TPI,Casablanca,18/03/1967
Une décision du Tribunal de Première Instance de Casablanca de 1967 précise que les navires nationaux ou étrangers peuvent être saisis, à l'exception de ceux prêts à appareiller et de ceux appartenant à l'État.
Points clés
- Possibilité de saisir les navires nationaux ou étrangers.
- Exemption de saisie pour les navires "prêts à faire voile".

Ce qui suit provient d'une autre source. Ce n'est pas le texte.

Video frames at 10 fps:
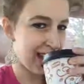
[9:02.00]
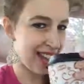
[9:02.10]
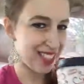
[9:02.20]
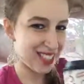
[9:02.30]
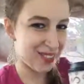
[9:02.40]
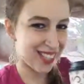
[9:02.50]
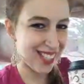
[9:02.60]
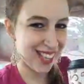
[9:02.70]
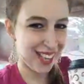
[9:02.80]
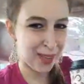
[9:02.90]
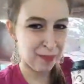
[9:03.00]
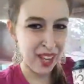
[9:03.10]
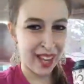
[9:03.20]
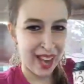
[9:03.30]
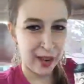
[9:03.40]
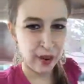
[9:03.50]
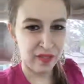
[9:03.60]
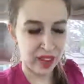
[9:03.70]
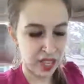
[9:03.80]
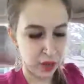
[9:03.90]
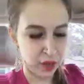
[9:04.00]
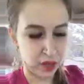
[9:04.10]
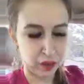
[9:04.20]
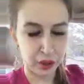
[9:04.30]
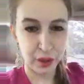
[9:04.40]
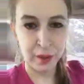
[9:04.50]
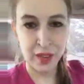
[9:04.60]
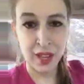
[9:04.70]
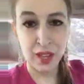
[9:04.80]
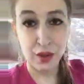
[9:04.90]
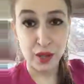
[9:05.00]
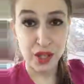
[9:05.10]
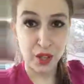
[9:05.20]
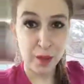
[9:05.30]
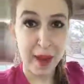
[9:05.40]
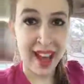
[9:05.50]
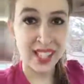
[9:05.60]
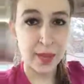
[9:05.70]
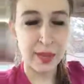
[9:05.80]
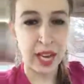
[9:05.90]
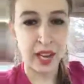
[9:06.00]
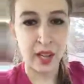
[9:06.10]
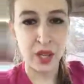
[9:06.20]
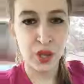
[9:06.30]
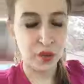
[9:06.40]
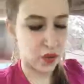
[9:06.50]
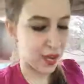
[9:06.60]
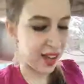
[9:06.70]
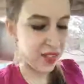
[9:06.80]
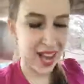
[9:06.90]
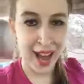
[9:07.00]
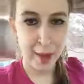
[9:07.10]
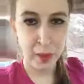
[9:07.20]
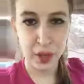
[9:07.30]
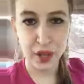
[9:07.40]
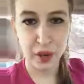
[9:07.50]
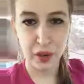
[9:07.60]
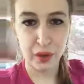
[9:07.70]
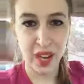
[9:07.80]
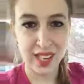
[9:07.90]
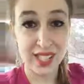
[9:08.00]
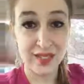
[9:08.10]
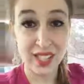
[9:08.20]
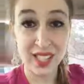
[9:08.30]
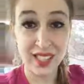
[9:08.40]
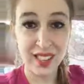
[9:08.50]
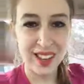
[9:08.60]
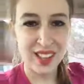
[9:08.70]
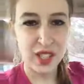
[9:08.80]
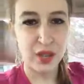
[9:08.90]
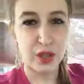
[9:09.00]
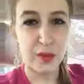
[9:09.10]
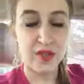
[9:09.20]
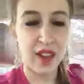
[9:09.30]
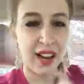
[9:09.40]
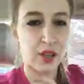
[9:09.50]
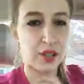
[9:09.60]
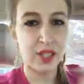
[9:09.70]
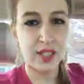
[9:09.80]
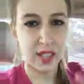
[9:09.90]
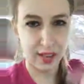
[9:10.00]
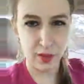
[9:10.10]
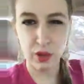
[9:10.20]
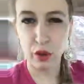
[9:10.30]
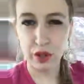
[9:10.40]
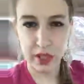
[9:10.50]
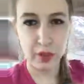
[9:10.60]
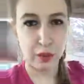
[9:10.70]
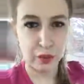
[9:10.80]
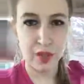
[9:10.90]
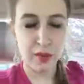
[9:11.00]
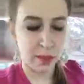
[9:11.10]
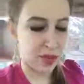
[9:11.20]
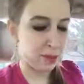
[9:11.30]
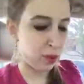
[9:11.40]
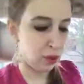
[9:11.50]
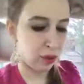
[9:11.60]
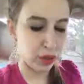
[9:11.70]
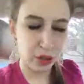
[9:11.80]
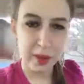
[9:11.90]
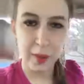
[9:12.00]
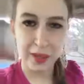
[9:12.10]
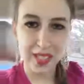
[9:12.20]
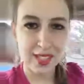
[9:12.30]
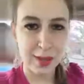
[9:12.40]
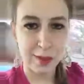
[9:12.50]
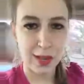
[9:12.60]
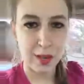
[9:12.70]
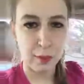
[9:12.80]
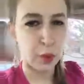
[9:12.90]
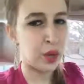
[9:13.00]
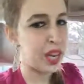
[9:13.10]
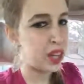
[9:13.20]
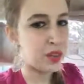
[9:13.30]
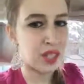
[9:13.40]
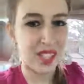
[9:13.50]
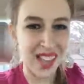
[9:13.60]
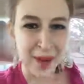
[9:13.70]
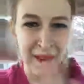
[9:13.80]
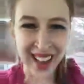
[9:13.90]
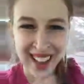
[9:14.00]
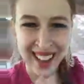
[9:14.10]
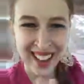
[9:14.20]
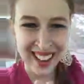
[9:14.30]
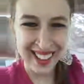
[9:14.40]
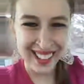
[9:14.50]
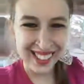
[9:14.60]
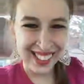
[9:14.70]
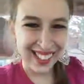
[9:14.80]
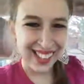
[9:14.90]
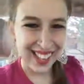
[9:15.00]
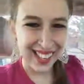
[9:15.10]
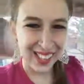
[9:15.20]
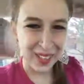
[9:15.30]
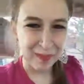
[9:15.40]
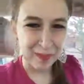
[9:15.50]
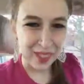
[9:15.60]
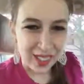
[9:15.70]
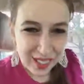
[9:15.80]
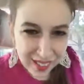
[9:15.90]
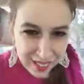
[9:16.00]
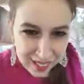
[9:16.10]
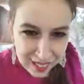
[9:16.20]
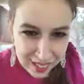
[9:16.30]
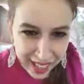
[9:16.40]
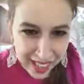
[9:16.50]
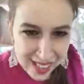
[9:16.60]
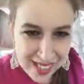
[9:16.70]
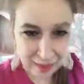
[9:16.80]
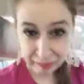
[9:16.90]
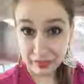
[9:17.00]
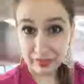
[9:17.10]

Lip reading: Angie, what's up? How do I find you on Krue? You just search Pass the Bananas. So if you get the app or you go to Krue.tv, you should if you scroll through some of the people, you should be able to see me pretty close to the top. Hi. Case?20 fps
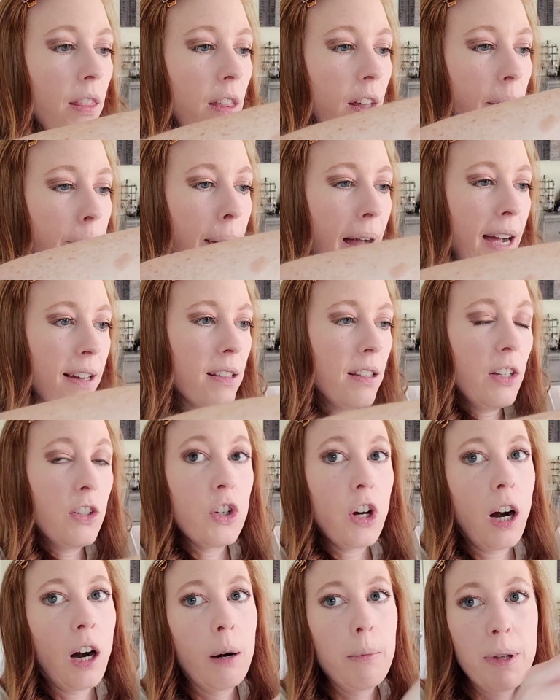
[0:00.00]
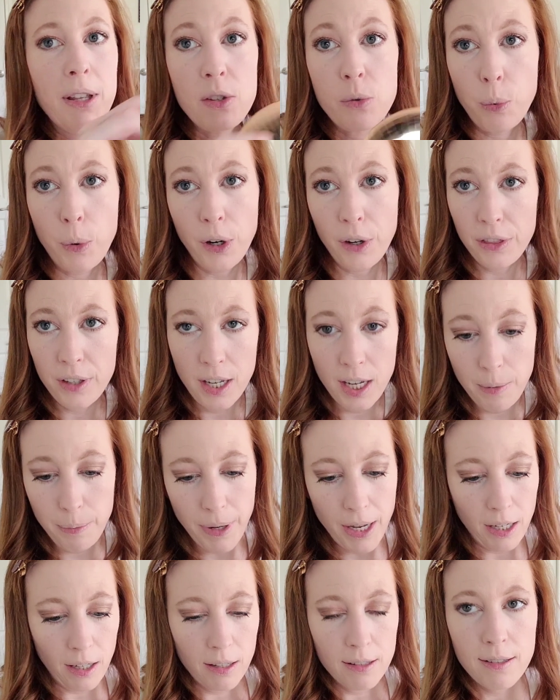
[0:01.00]
the BoxyCharm is worth
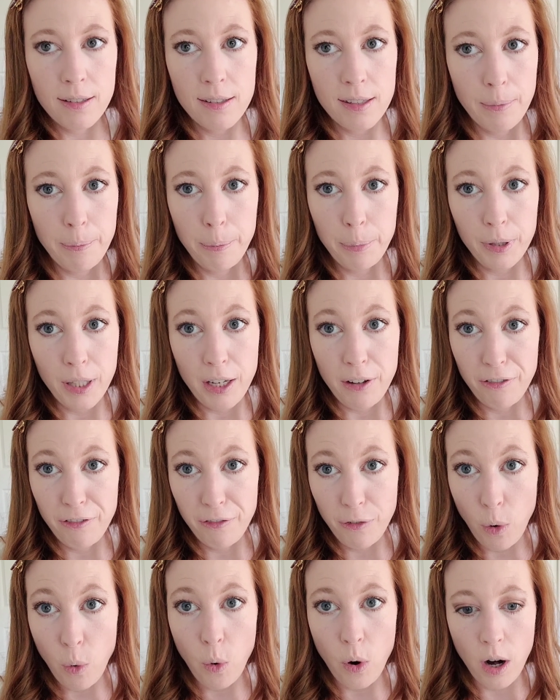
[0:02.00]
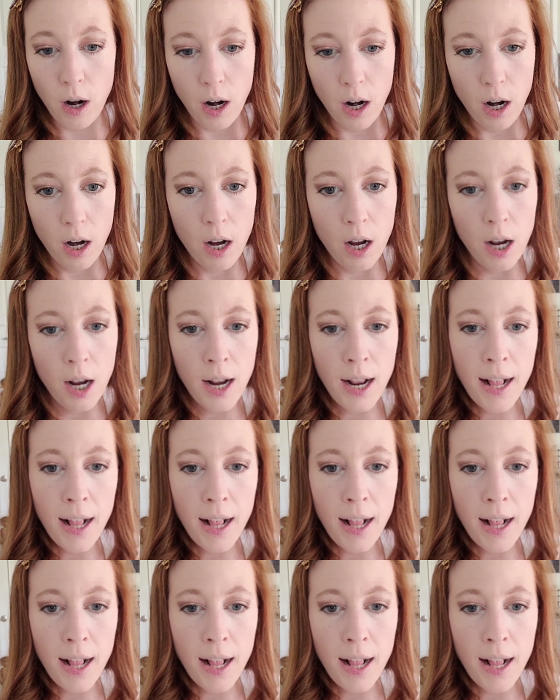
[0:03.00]
keeping simply for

- Exemption de saisie pour les navires appartenant à l'État.
Résumé
Cette décision du Tribunal de Première Instance de Casablanca, datée du 18 mars 1967, interprète les dispositions législatives relatives à la saisie des navires. Elle établit le principe général selon lequel tout navire, qu'il soit de nationalité marocaine ou étrangère, est susceptible de faire l'objet d'une saisie judiciaire. Cependant, le jugement énonce clairement deux exceptions fondamentales à cette règle. La première concerne les navires qui sont "prêts à faire voile", c'est-à-dire ceux qui sont sur le point de quitter le port, une disposition visant probablement à ne pas entraver le commerce maritime international et la liberté de navigation. La seconde exception protège les navires appartenant à l'État, une mesure qui s'inscrit dans le cadre des principes de l'immunité de l'État. Cette jurisprudence de 1967 fournit un éclaircissement important sur l'étendue et les limites des procédures de saisie conservatoire ou exécutoire dans le domaine du droit maritime marocain de l'époque, équilibrant les droits des créanciers et la nécessité de préserver certaines activités essentielles.
Texte
Le législateur prévoit la possibilité de saisir tous les navires nationaux ou étrangers à l'exception de ceux prêt à faire voile et ceux appartenant à l'Etat.